July 27, 2024

INDIA TAAZA KHABAR

SABSE BADA NEWS

A Curious Phrase To Remember A Lesson Never To Be Forgotten

3 min read
A Curious Phrase To Remember A Lesson Never To Be Forgotten

Tarachand Ghanshyam Das was a Marwari Business that operated from 1791 to 1957.It enjoyed such prestige and credibility that its Hundi was negotiable through multiple offices and accepted by moneylenders and traders across the country.The Birla family got its start in Calcutta as sub-agents to this firm.

Bugotee Ram,the ancestor of the Poddars of Tarachand Ghanshyam Das was the treasurer or the Fotedar of the nawab of Fatehpur, Rajasthan. Their family name is a corruption of this title of Fotedar. Bugotee Ram was also a banker to the royal families of Jaipur, Bikaner, and Hyderabad. The Poddar family originally belonged to Churu in Rajasthan. When the local thakur imposed heavy tax on the wool trade, in 1791, the Poddars moved to a village in the domain of Raja of Sikar and named it Ramgarh.

So why did this business die?

As time passed and new generations took over,none of the inheritors did an honest day’s work. They felt that it would diminish their status if they were seen sitting on the gaddi in Calcutta’s Burra Bazaar. A gaddi is literally a large mattress covered with chandni ie white cloth, where the Seth, or merchant sat in the morning after his daily puja. Beside him sat his Munim, bookkeeper and trusted adviser. Gaddi in time came to mean a firm’s office and even the firm itself.

When you have money for more than a hundred years in the family, the appetite to make more diminishes. When experienced and trustworthy Munims carry on the business independently and successfully, the sensible thing is to delegate and leave them alone. The Poddar Seths thus left the running of the business to Munims, who had over generations also accumulated shares in the firm and had become junior partners. When the Munims tell you that the esteem of the firm will be diminished if the Seth sits daily on the gaddi at Mullick Street, you believe them and you go away on a perpetual holiday to Mussoorie.

Sensible, one would think. This is how corporate capitalism has evolved around the world, as owners in the countries where capitalism has matured have gradually left the running of day-to-day business to professional CEOs, who like the Munims of old have become millionaires in their own right. The catch, however, is corporate governance. Even the best-managed companies have vigilant boards on which owners often sit, and to which the CEO and the professional managers are accountable. It was different in the case of the Poddar Seths, however. As they bought grand bungalows and began to behave like Bengali Zamindars, they forgot that the ‘footprint of the owner is the best fertilizer’. They ignored their function of governance and not surprisingly the business died slowly.
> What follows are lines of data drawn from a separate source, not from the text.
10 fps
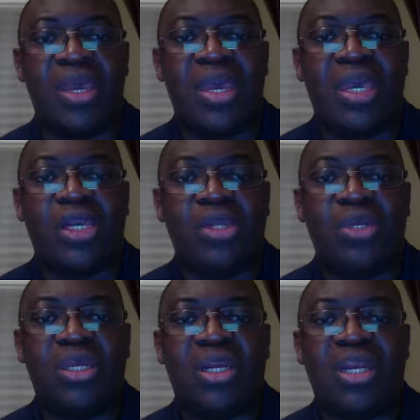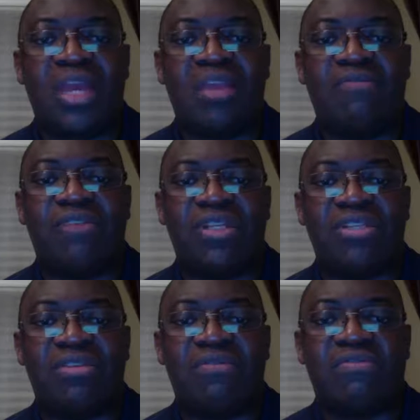including
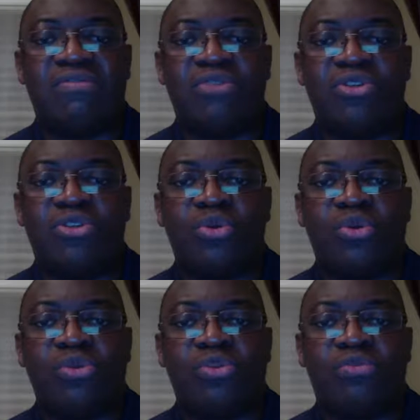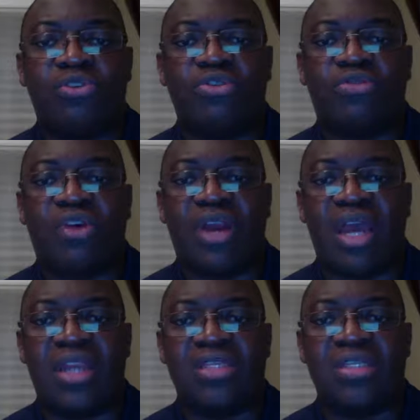non-invasive tools of two
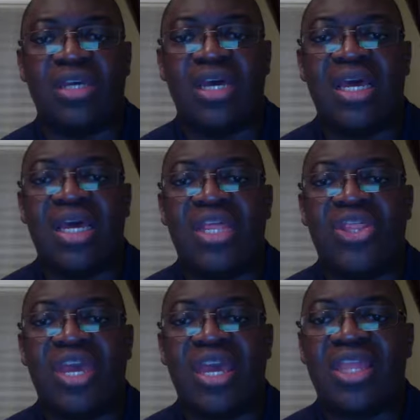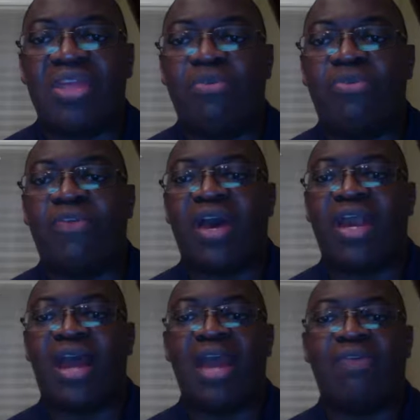varieties. They either provide
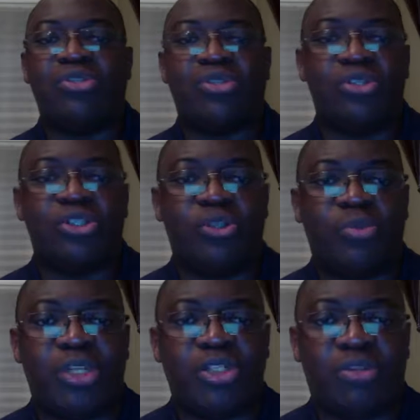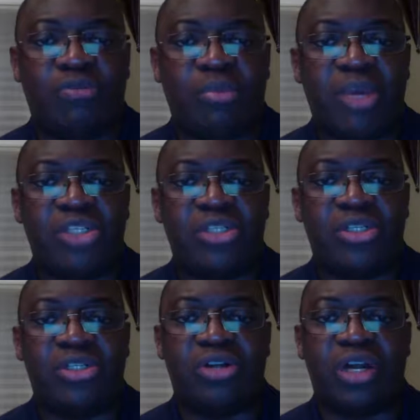high-resolution spatial
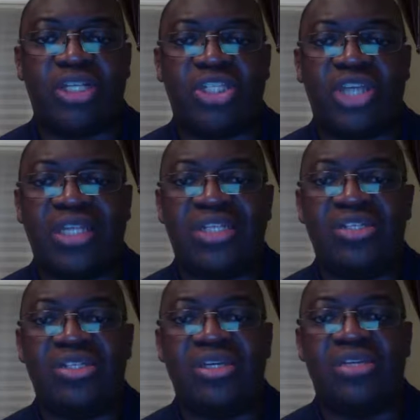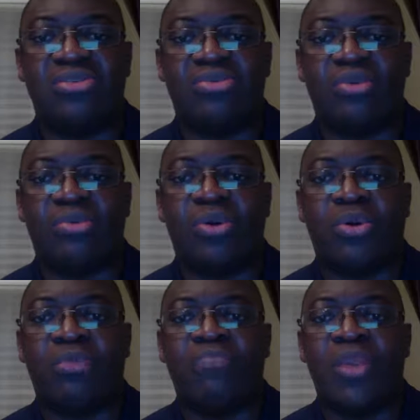information and track changes in
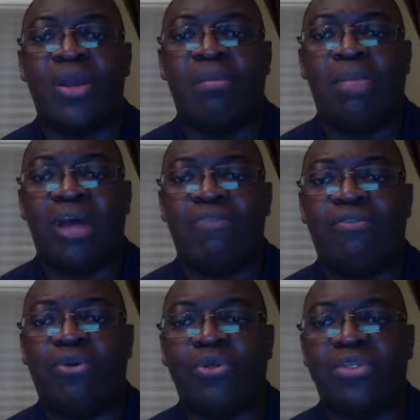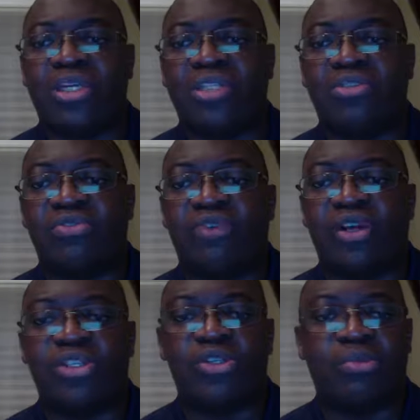cerebral blood flows, such as
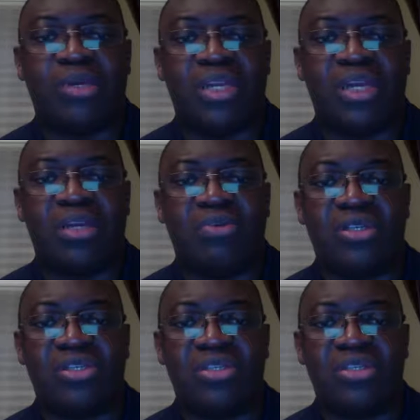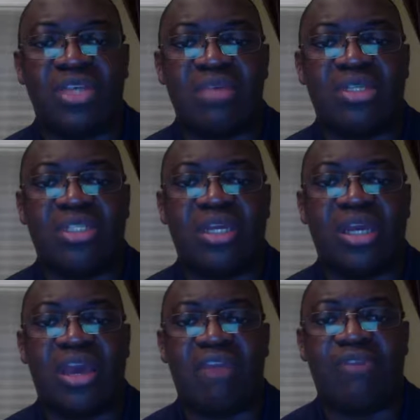functional magnetic resonance
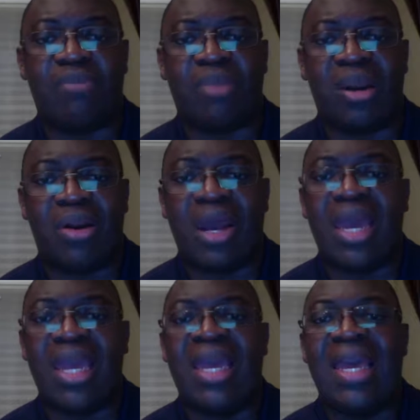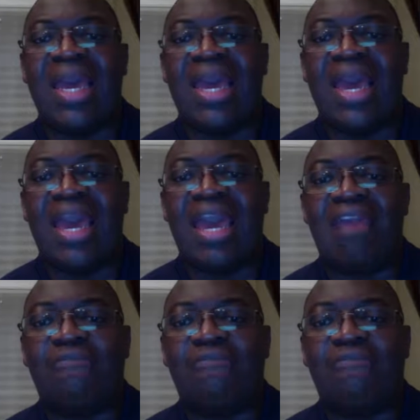imaging, fMRI, and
The above might be the tale of a storied Marwari business,but the story closer home has plenty of parallels.PP Sons was inherited by 3 brothers whose interest in their business was slighter than their interest in politics,community affairs,hockey,football,cigars,gardening in arid small towns,various charities etc.,never mind that the former was a necessity for the latter.In place of the Poddar Munims were Choundrapandi, Chandra Shekhar, Mariappan etc and walk down the roads of these small towns today and plenty of business owners ranging from hoteliers,restaurateurs, jewellers ,fruit merchants,onion traders,private bus operators and hospital chains will come forward to tell you that their business owes its start to the generosity of these Annachis. Even as PP Sons didn’t nurture business talent of the calibre of the Birlas, its record in identifying,nurturing and backing political talent is not too bad.Ditto for education.But the fact remains,that one’s own business,like one’s own family require your time and personal attention to continue to retain the ability to influence the world.Looking down on and disassociating from the culture,traditions and less glamorous aspects of your business has ruinous costs.